Kendry Morales is one of my favorite players – a guy who can motivate the whole team with a swing of his mighty bat or a great play at first. Honestly, this news makes me happier than a big trade or signing announcement would make me…not that I didn’t want that big announcement too. I’m greedy like that. Having Kendry back in and of itself will be a huge improvement in the Angels offense, but all of the major players involved have promised us repeatedly that they would not be content with just having Kendry back in the line-up and would make one or two additional improvements for 2011. This promise has noticeably not been repeated since Crawford signed with the Red Sox and, while I sincerely hope this is not the case, I am left with one of Ash’s great lines from Army of Darkness stuck in my head. Oh that’s just what we call pillow talk, baby, that’s all.
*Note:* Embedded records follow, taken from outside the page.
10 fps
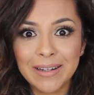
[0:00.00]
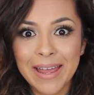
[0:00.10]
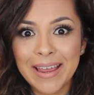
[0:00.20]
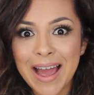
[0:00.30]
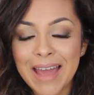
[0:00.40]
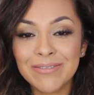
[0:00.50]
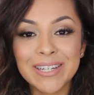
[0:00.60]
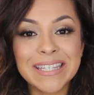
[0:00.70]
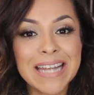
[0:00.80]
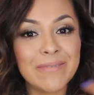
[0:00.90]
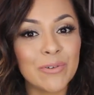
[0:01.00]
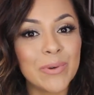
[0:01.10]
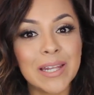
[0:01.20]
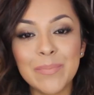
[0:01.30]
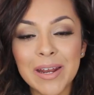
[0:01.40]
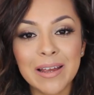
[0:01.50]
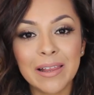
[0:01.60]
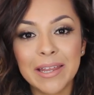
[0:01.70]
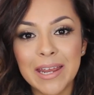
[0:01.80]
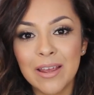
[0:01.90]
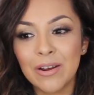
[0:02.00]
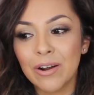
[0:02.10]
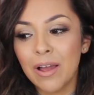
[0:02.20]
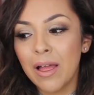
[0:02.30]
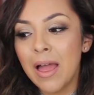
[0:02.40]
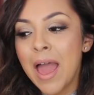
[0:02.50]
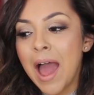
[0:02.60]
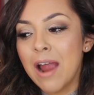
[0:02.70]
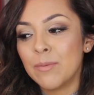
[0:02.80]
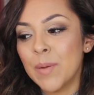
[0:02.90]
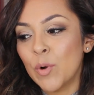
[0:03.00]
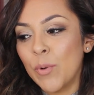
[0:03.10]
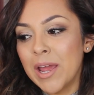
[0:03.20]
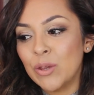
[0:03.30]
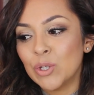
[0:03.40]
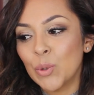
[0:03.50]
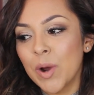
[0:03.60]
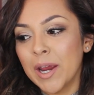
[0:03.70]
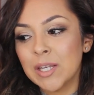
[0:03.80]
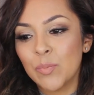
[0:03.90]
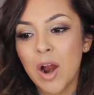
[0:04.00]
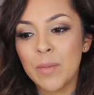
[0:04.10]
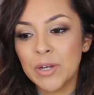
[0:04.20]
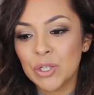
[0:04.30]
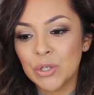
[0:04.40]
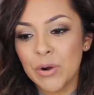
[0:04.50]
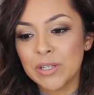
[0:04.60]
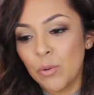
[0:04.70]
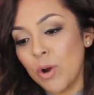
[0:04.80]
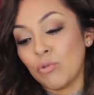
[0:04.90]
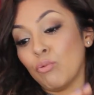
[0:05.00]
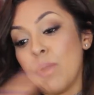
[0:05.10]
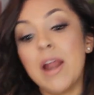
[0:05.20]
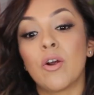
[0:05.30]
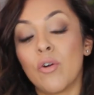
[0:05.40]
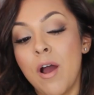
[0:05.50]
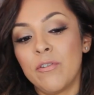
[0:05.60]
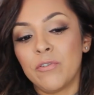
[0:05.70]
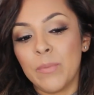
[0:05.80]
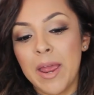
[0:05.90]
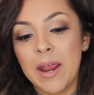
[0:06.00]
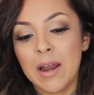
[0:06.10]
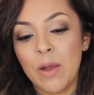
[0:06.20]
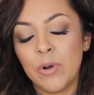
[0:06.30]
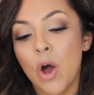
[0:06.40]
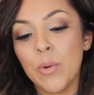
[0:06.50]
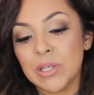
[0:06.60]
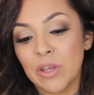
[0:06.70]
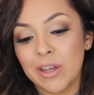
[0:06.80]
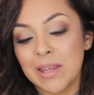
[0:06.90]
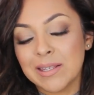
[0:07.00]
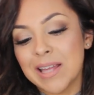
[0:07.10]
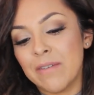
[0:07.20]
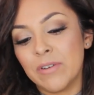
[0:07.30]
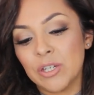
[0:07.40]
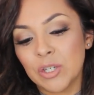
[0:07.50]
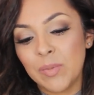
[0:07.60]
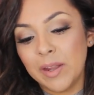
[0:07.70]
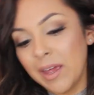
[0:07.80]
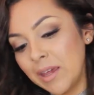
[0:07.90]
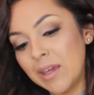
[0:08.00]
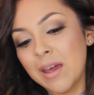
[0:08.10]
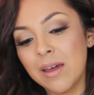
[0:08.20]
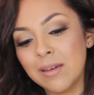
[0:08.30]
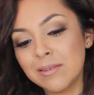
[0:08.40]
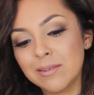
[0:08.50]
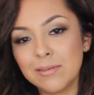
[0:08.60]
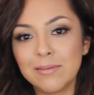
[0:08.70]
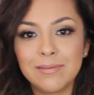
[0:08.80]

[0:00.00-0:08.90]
Like, I've just never really been a Clinique girl. I remember when I used to work in department stores, I worked right across from it, and I would always look at the stuff and just be like, yes.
Catchers’ Tango Turned Broadway Ensemble Dance Routine
Mike Scioscia said that with Kendry on the mend, Mike Napoli would be returning to his role as catcher in 2011 in the typically glowing way we have all come to expect when Scioscia talks about Napoli behind the plate. “I think he’s a catcher, and he thinks he’s a catcher. Now he needs to go out a catch like he’s a catcher.” Clearly by returning to his role a catcher, Scioscia meant returning to the two and occasionally three and even four way bare knuckled, albeit good naturedly so, brawl for a permanent position behind the plate. Of the catching position, Scioscia said, “It’s obviously an important position for us. Jeff is more skilled defensively. Bobby is a combination. Hank Conger is coming. We have some depth there.” Mike Scioscia, King of Understatement. Of course, this could also be so much pillow talk and Napoli could very well be trade bait for the bat we so desperately need. Given the fact that the Angels’ 2010 homerun leader is often, himself, the bat we so desperately need, albeit a very streaky one, unless such a trade brings additional sizable tangible benefits, this doesn’t make nearly as much sense to me as other deals might.
Scott Kazmir
According to Scioscia, Kaz’ new offseason conditioning program seems to be working. He is showing marked improvements in stamina and control and is still expected to be the 5th starter in 2011. This is the kind of news I really hope is true and not just the thing the team is expected to say. It’s hard not to respect and root for a player who is possibly more upset by his poor performance than even the fans and who busts his butt in the offseason to try and make sure it doesn’t happen again. If Kaz could be as good as he was for the Rays, as good as he started out for us in 2009…Wow! The Angels starting rotation would truly be a thing of beauty, wouldn’t it?
* All of the interview quotations were taken from Lyle Spencer’s articles “Scioscia Sees a Bright Future for Trout” and “Lee Joins High-Profile List Linked to Angels.”